A verbatim copy of every record is required, and no pictures should be included.

=======

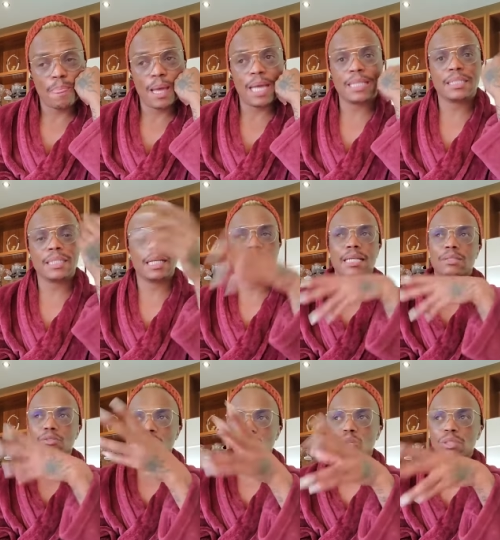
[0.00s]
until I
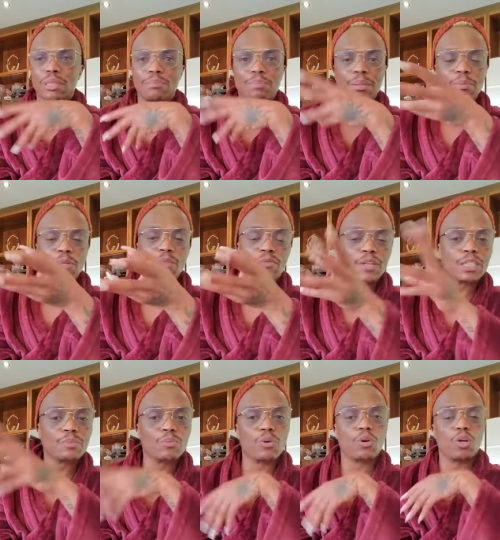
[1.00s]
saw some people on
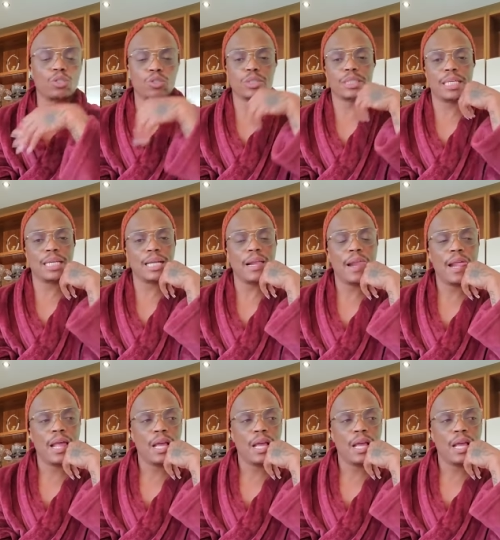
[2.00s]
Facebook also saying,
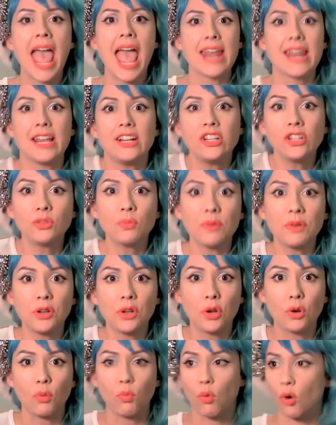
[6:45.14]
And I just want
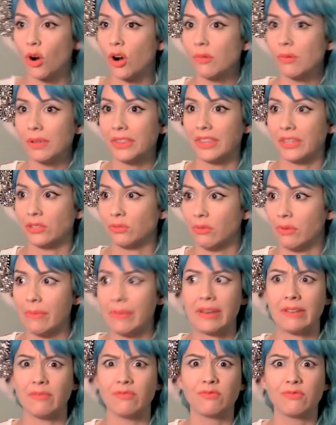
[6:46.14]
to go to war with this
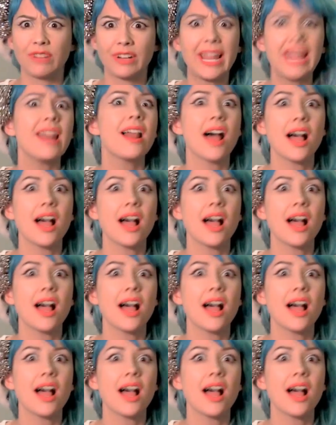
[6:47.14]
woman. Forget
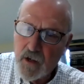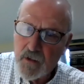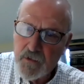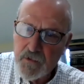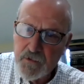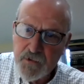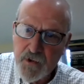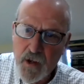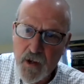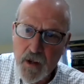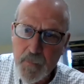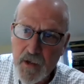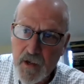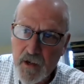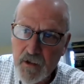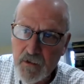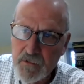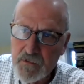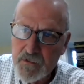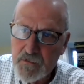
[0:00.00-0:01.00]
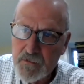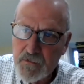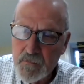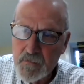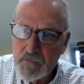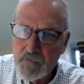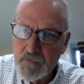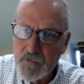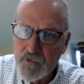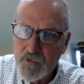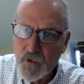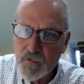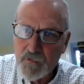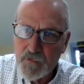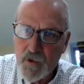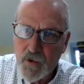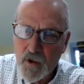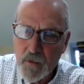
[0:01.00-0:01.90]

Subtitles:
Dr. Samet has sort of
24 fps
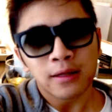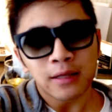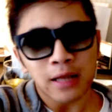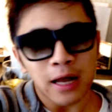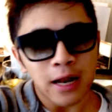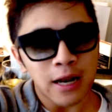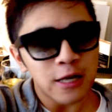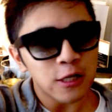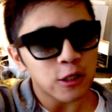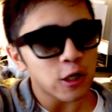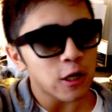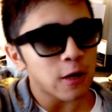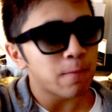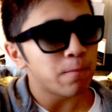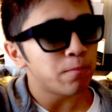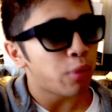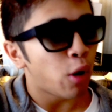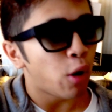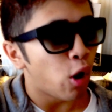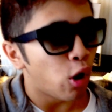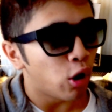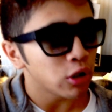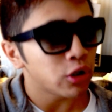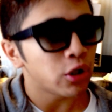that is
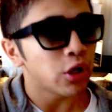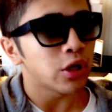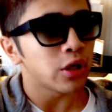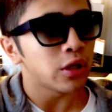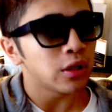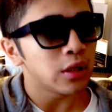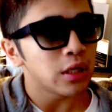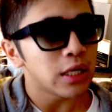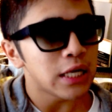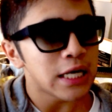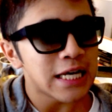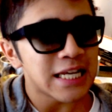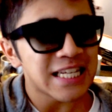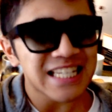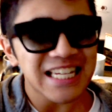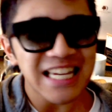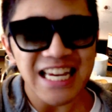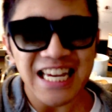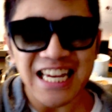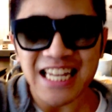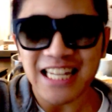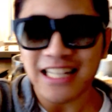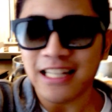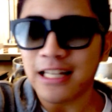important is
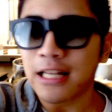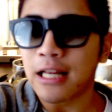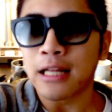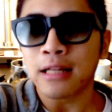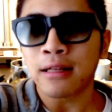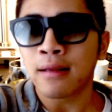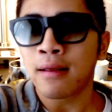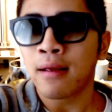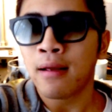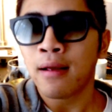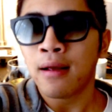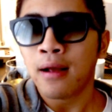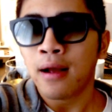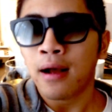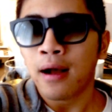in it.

=======

● **ANSWER SPACE**
[0.00s]
until I
[1.00s]
saw some people on
[2.00s]
Facebook also saying,
[6:45.14]
And I just want
[6:46.14]
to go to war with this
[6:47.14]
woman. Forget
[0:00.00-0:01.00]
[0:01.00-0:01.90]

Subtitles:
Dr. Samet has sort of
24 fps
that is
important is
in it.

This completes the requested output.